Items from a data source:
════════

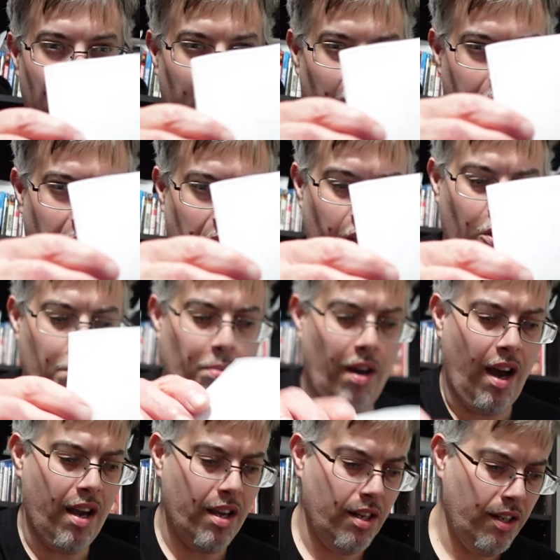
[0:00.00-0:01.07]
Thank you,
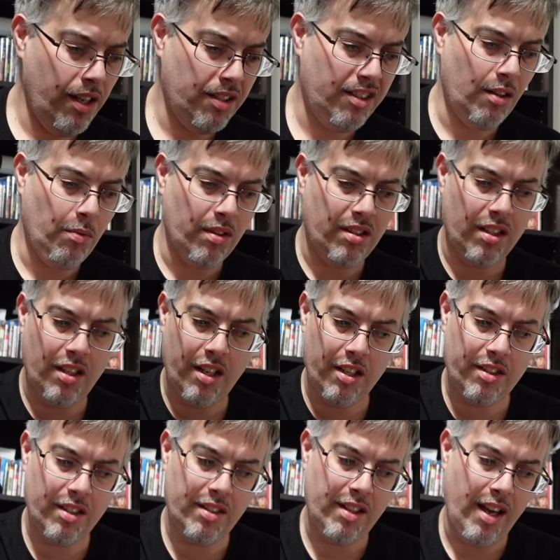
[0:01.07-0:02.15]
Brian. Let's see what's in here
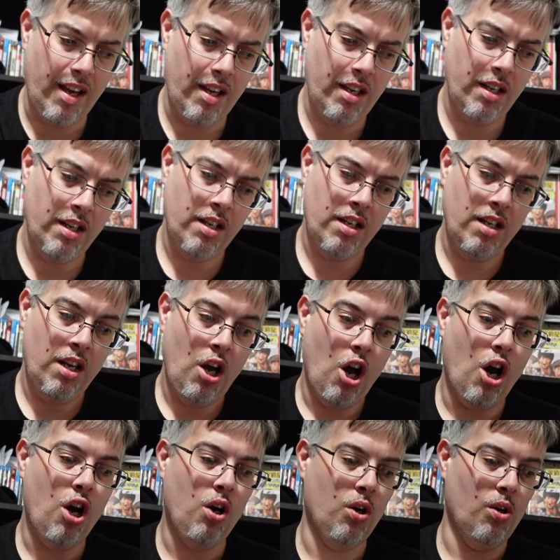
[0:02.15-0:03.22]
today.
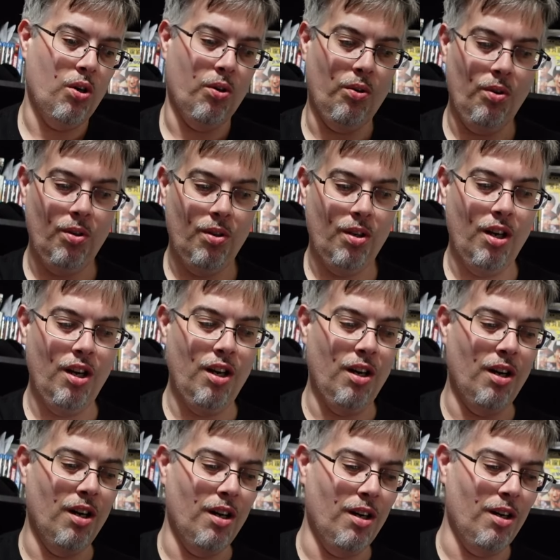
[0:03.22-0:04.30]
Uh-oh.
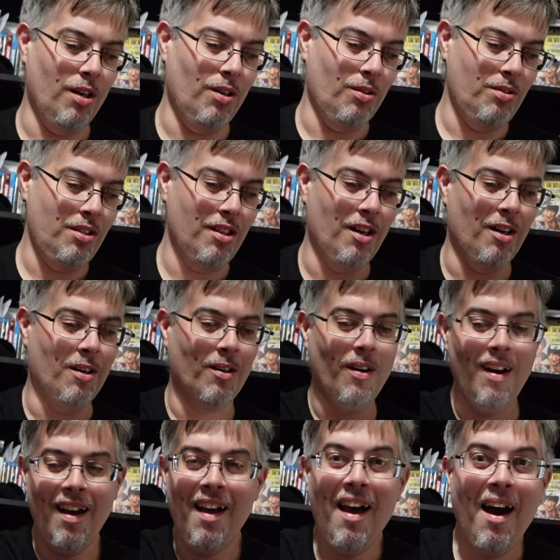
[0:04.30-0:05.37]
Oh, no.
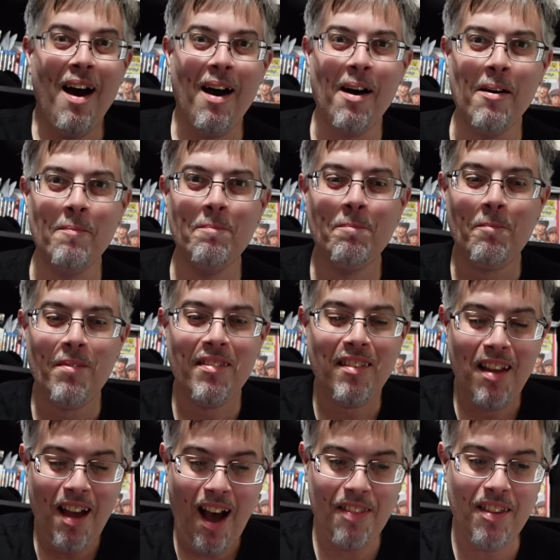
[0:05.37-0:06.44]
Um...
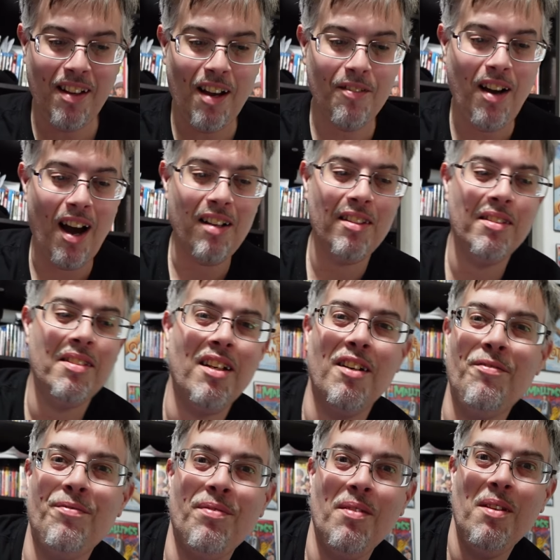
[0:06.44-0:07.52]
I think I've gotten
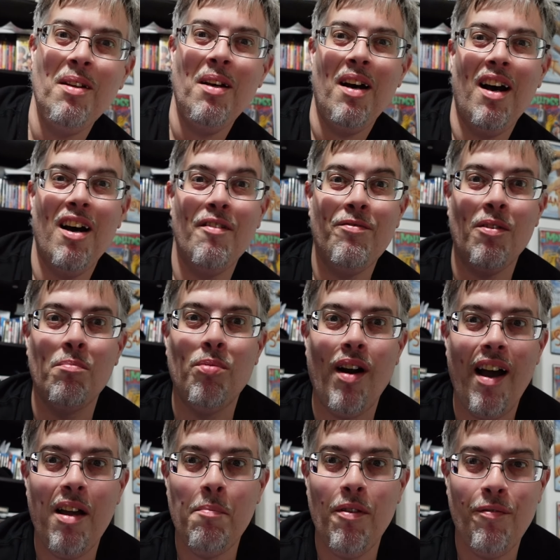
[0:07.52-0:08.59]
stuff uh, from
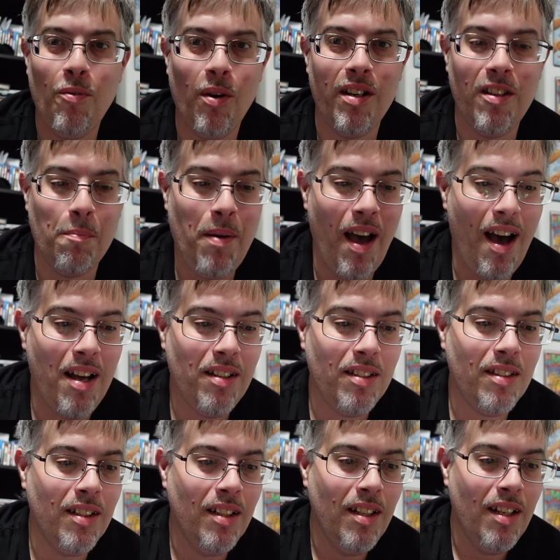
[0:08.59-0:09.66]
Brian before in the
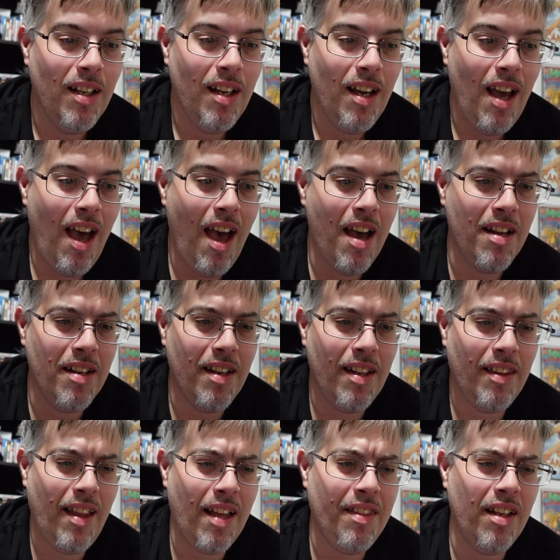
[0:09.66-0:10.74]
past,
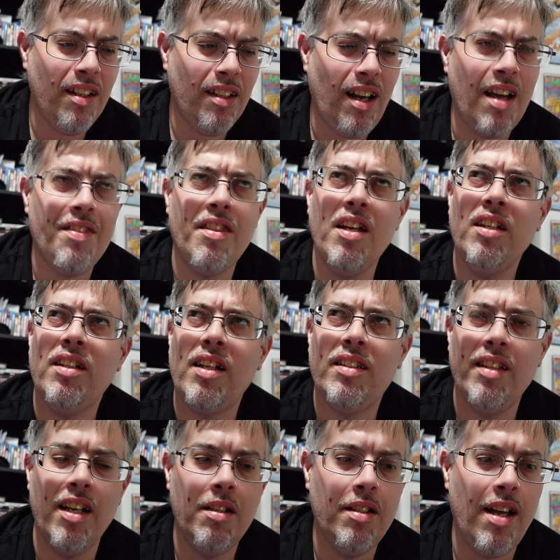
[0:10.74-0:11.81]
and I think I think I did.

════════

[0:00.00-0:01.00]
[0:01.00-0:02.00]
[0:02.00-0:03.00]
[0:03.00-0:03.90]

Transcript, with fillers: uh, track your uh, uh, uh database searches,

════════

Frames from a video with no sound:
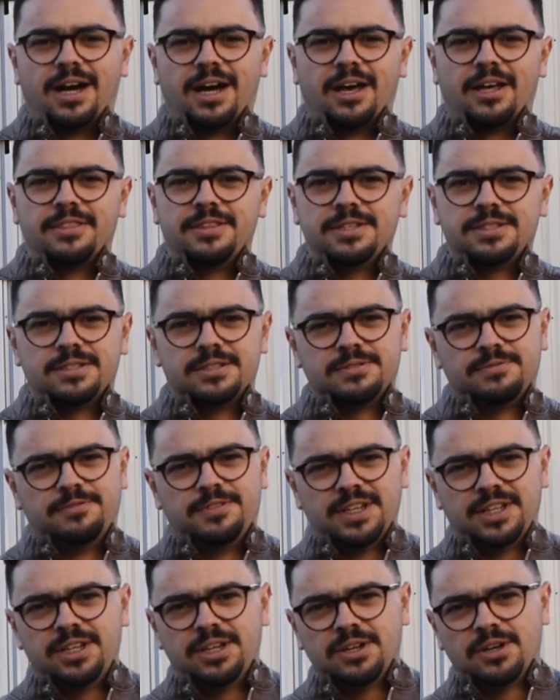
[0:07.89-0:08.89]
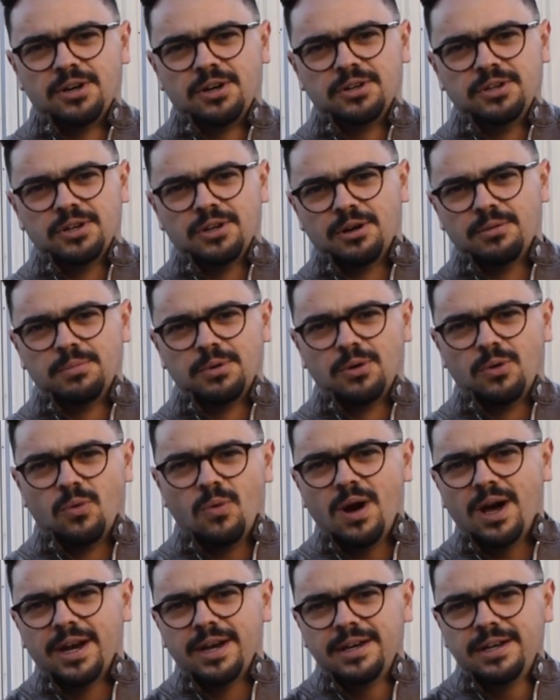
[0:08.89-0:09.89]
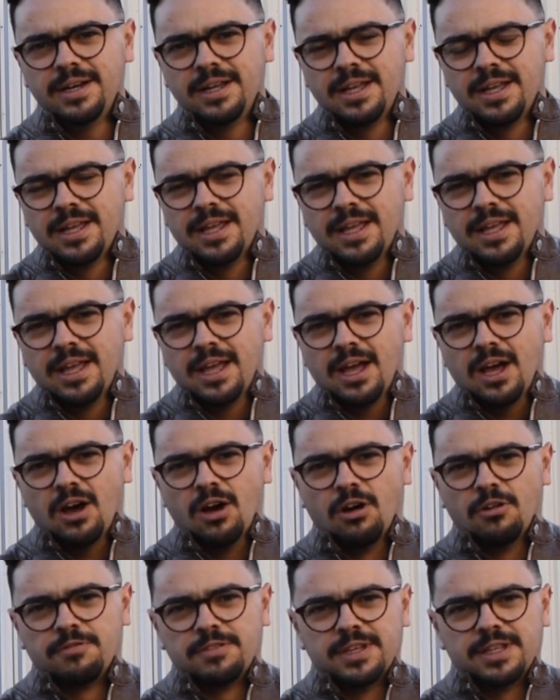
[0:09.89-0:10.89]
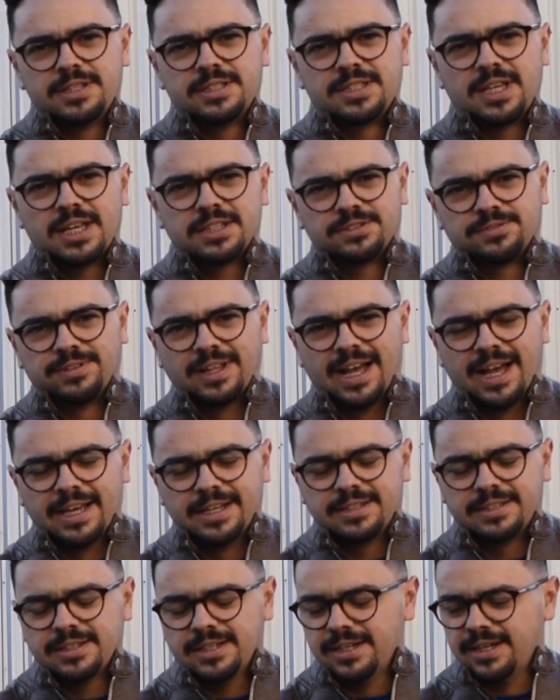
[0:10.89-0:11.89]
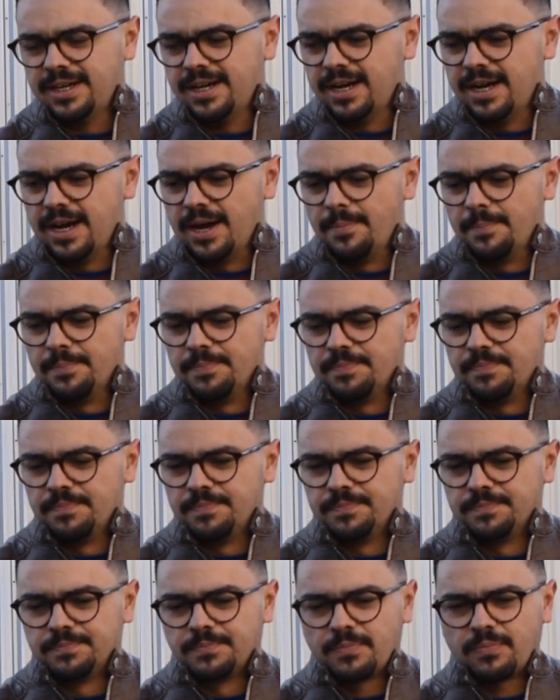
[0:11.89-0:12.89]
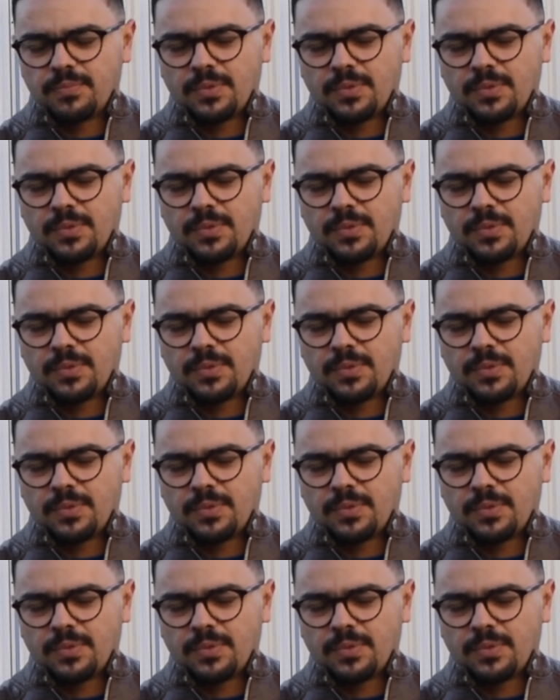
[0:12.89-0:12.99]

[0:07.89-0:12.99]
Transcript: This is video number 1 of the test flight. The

════════

> _Activity_:
In the entries, how many lines include the string "video"? Only the number should be given.

> _Exercise solution_:
2